[Your goal] Skip the images. Copy the records exactly as written.
——————————
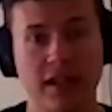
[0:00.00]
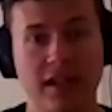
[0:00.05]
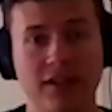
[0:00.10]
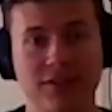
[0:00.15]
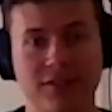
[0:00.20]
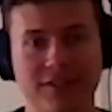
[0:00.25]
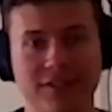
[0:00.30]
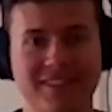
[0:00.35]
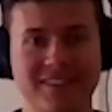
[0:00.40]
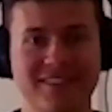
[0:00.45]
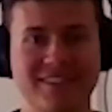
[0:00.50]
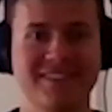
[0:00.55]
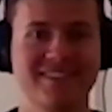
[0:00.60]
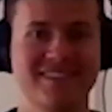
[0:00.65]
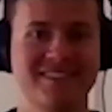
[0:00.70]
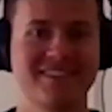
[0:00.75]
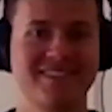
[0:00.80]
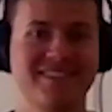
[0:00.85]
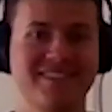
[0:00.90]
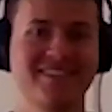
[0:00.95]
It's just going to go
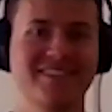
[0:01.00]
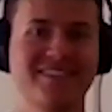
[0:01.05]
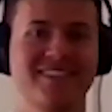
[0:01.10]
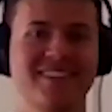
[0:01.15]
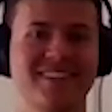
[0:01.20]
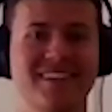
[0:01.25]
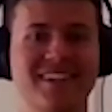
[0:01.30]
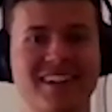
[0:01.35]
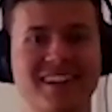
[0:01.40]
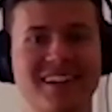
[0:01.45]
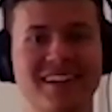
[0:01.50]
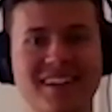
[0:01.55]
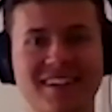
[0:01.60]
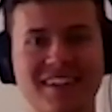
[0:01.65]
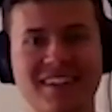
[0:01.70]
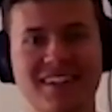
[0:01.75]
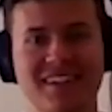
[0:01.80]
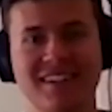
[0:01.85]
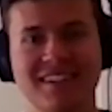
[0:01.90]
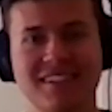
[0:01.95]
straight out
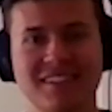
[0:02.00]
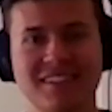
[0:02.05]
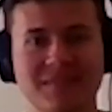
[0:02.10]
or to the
——————————
[Exercise output]
[0:00.00]
[0:00.05]
[0:00.10]
[0:00.15]
[0:00.20]
[0:00.25]
[0:00.30]
[0:00.35]
[0:00.40]
[0:00.45]
[0:00.50]
[0:00.55]
[0:00.60]
[0:00.65]
[0:00.70]
[0:00.75]
[0:00.80]
[0:00.85]
[0:00.90]
[0:00.95]
It's just going to go
[0:01.00]
[0:01.05]
[0:01.10]
[0:01.15]
[0:01.20]
[0:01.25]
[0:01.30]
[0:01.35]
[0:01.40]
[0:01.45]
[0:01.50]
[0:01.55]
[0:01.60]
[0:01.65]
[0:01.70]
[0:01.75]
[0:01.80]
[0:01.85]
[0:01.90]
[0:01.95]
straight out
[0:02.00]
[0:02.05]
[0:02.10]
or to the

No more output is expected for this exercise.